The State Museum of Pennsylvania had been founded in 1905, and at the time of his appointment the state librarian was also director of the museum. Godcharles wrote in 1927 that "the Museum was at a standstill. Nothing of importance had been done in this division, nor anything of value added for some years. He sought extra funding and received a budget increase to increase the museum staff to a total of nine, however the state legislature hampered his efforts by requiring over $11,000 of the budget be kept as a reserve fund instead. It also did not appropriate any additional funds to acquire more "specimens and artifacts". Despite these limitations, 1928 was a record-breaking year for school visits at the museum.

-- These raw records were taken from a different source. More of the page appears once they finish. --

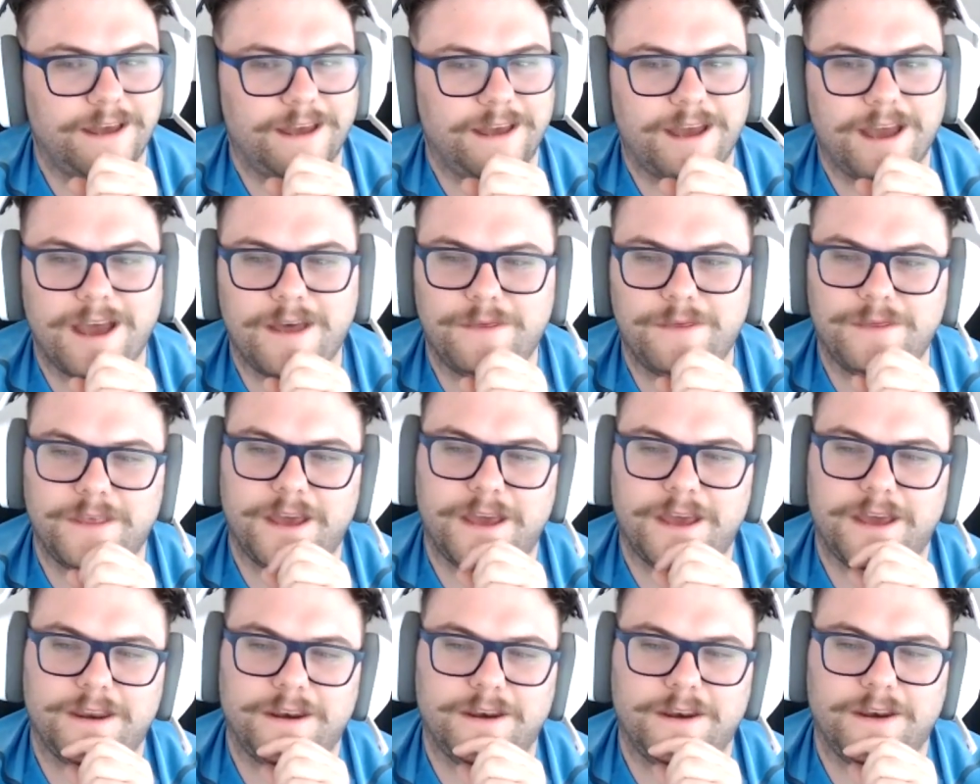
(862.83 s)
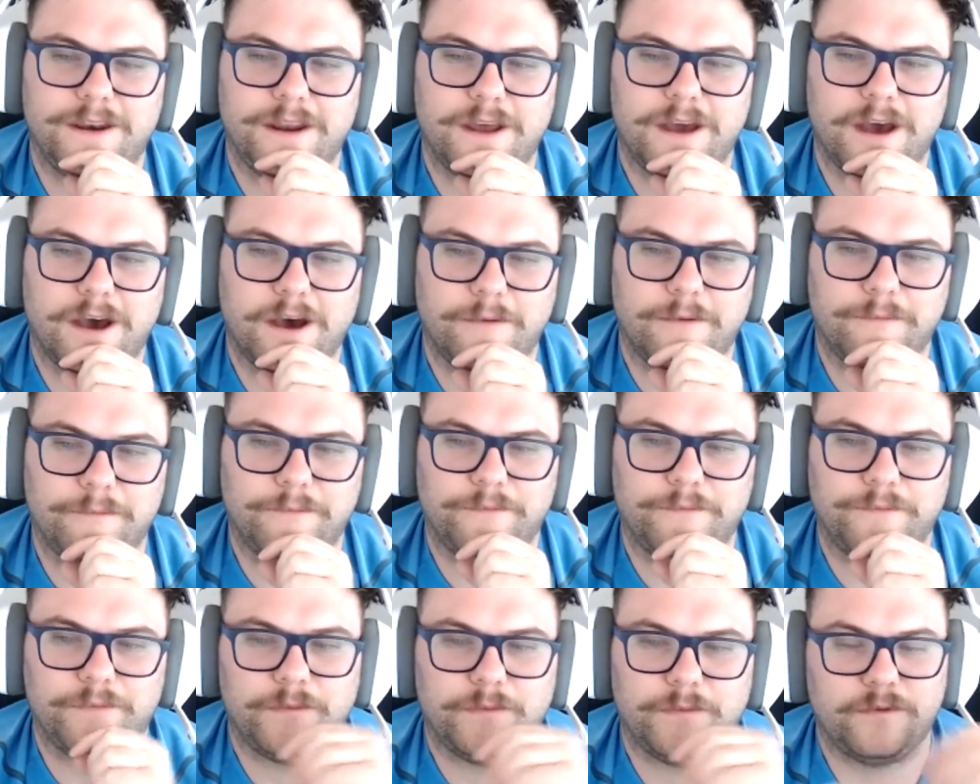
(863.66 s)
And then
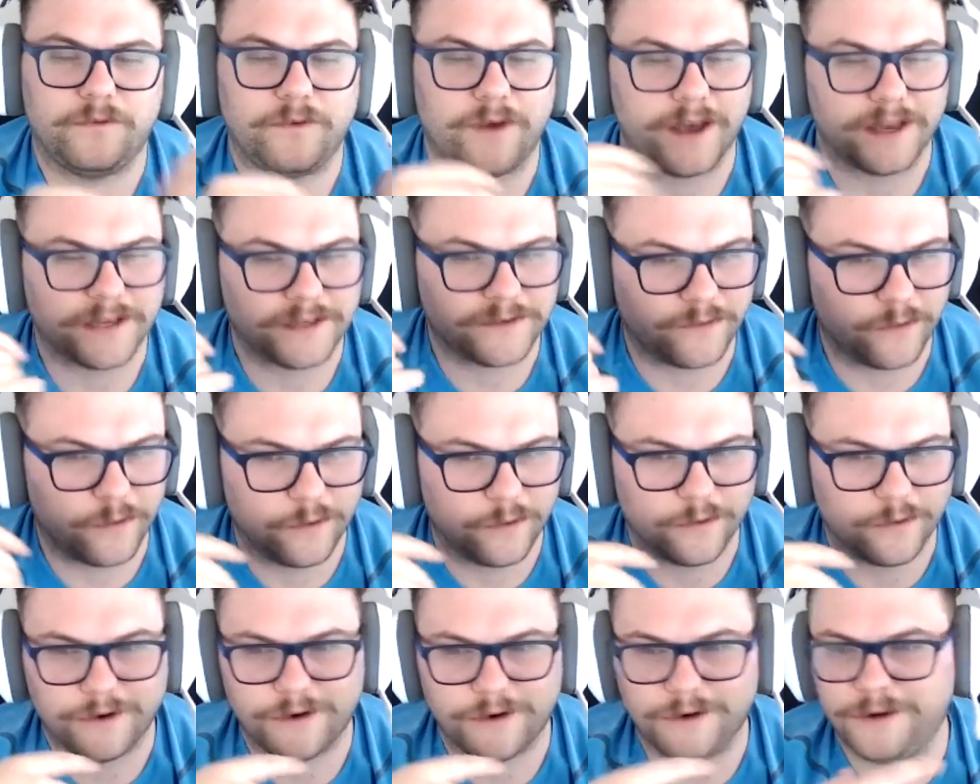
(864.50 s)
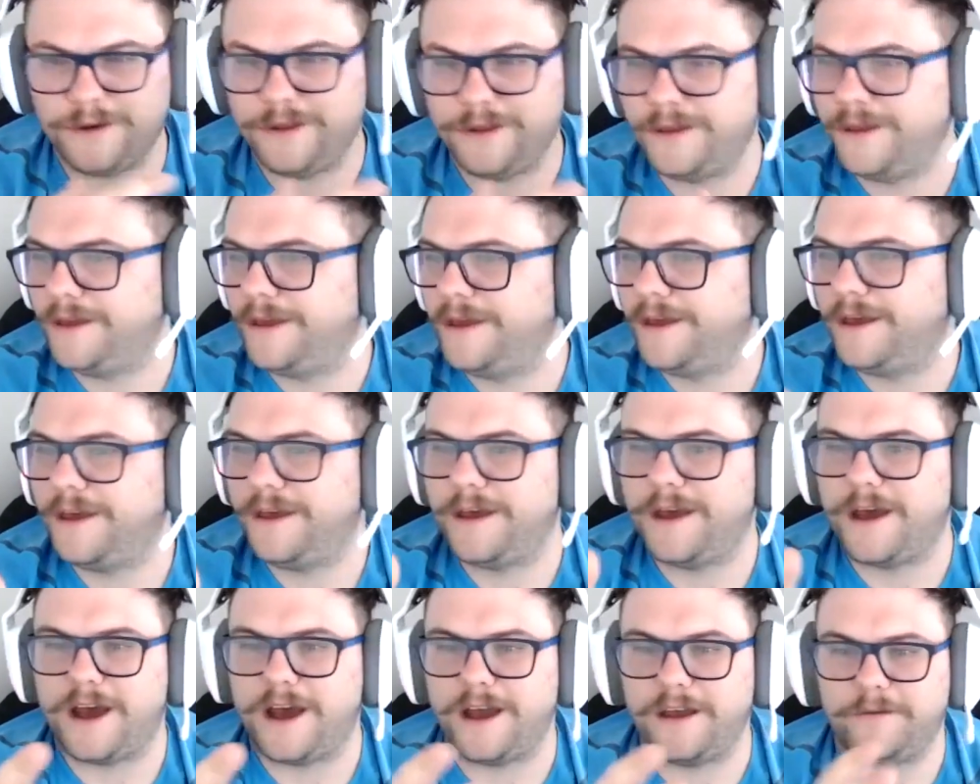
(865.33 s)
um fast forward,
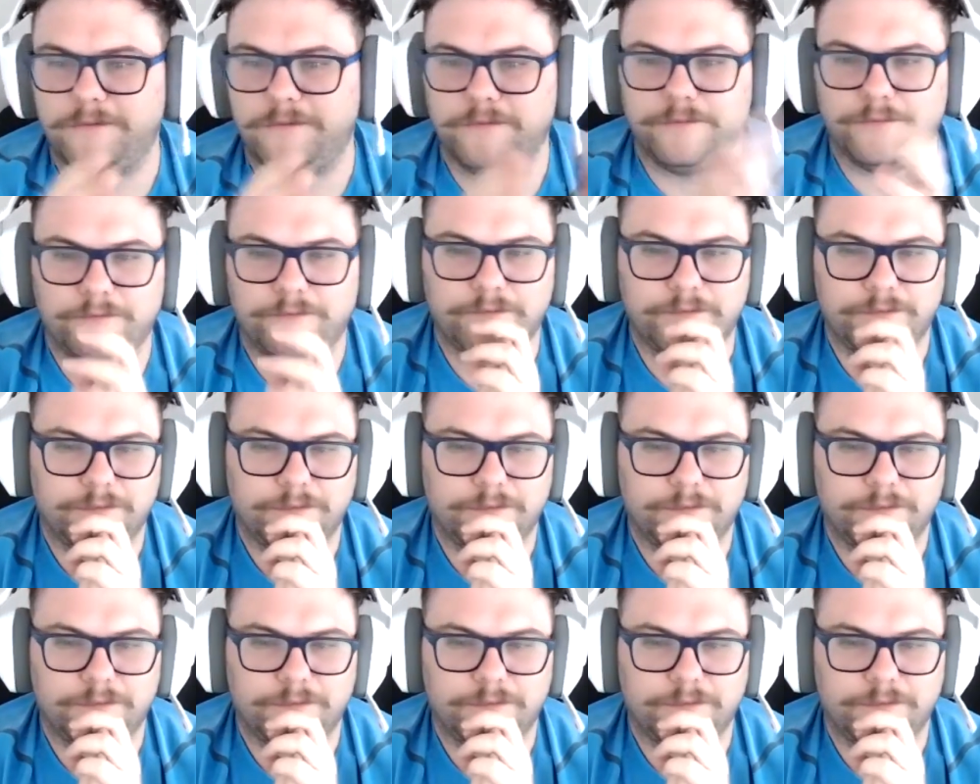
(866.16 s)
I'm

In 1929 there were over 20,000 total visitors to the museum and the American Association of Museums ranked it as one of the top sixteen in the United States.

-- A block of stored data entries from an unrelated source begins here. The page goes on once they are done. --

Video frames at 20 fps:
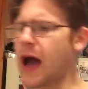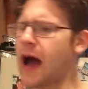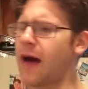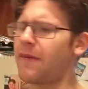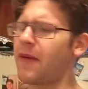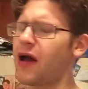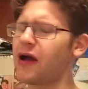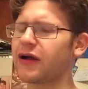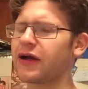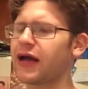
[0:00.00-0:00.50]
I'm
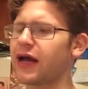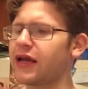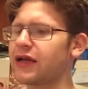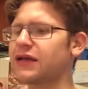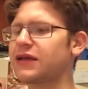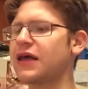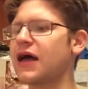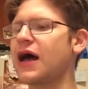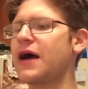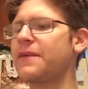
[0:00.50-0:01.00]
not
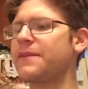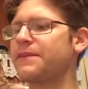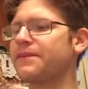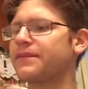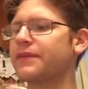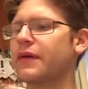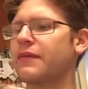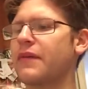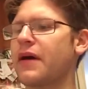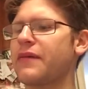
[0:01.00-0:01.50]
getting that.
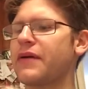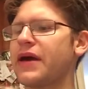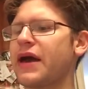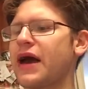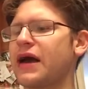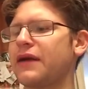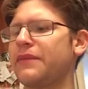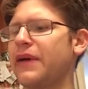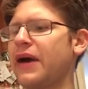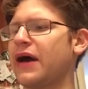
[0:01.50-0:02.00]
Maybe he
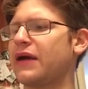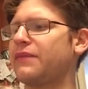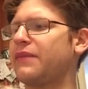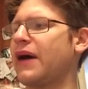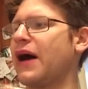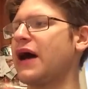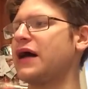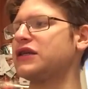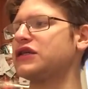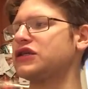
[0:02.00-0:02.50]
had a bad
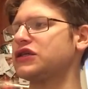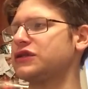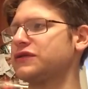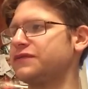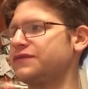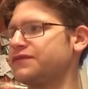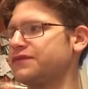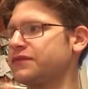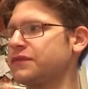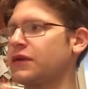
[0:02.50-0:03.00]
batch.
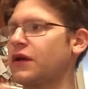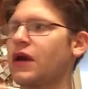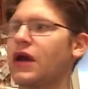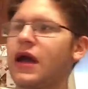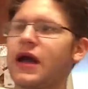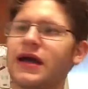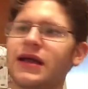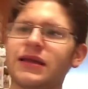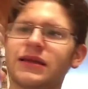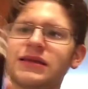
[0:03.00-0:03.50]

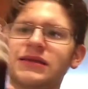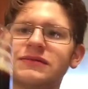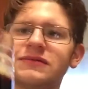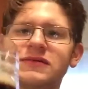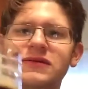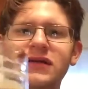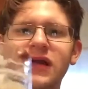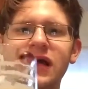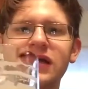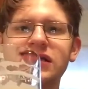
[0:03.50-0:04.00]
It
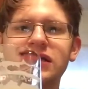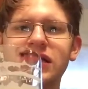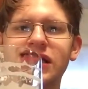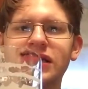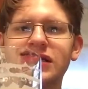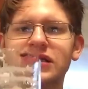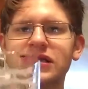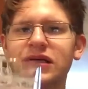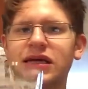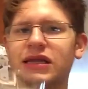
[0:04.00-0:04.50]
leaves a nice
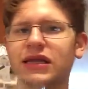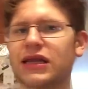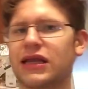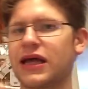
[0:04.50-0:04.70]
lacing on the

Godcharles' tenure coincided with the beginning of the Great Depression and the state library and museum budget were cut repeatedly as a result. These and staff cuts led him to write "We have not 'sold' our enterprise to the Legislature or to others who hold the public purse strings. They do appreciate the educational importance of the work proposed. It is for us to educate them." He resigned in 1931, but remained active in the SPA, serving as its president in 1933. In 1936 he was elected president of the Eastern States Archeological Foundation and announced a Works Progress Administration project to restore a 1643 Swedish settlement on Tinicum Island near Chester on behalf of the Historical Commission of Pennsylvania, a precursor to the Pennsylvania Historical and Museum Commission.

==Author==
Godcharles was the author of many works on Pennsylvania history and was awarded a D. Litt. His first book was Freemasonry in Northumberland & Snyder Counties, Pennsylvania (1911, two volumes). His next book grew out of series of newspaper columns he wrote on Pennsylvania history, the self-published Daily Stories of Pennsylvania: Prepared for Publication in the Leading Daily Newspapers of the State (1924). The New York Times review noted it had "a story for each day of the year", many of them originally "widely published in Pennsylvania newspapers on the anniversary of the event or person concerned", and that "Mr. Godcharles succeeds admirably in choosing and bringing out essential facts and relating it all in a readable style."

In 1933 his five-volume Pennsylvania: Political, Governmental, Military and Civil was published, with volumes on Government (I), Political (II), Military (III), Physical (IV), and Biographical (V) history. In 1944 the four-volume Chronicles of Central Pennsylvania was published. He was an editor of an index to the thirty-two volume Encyclopedia of Pennsylvania Biography.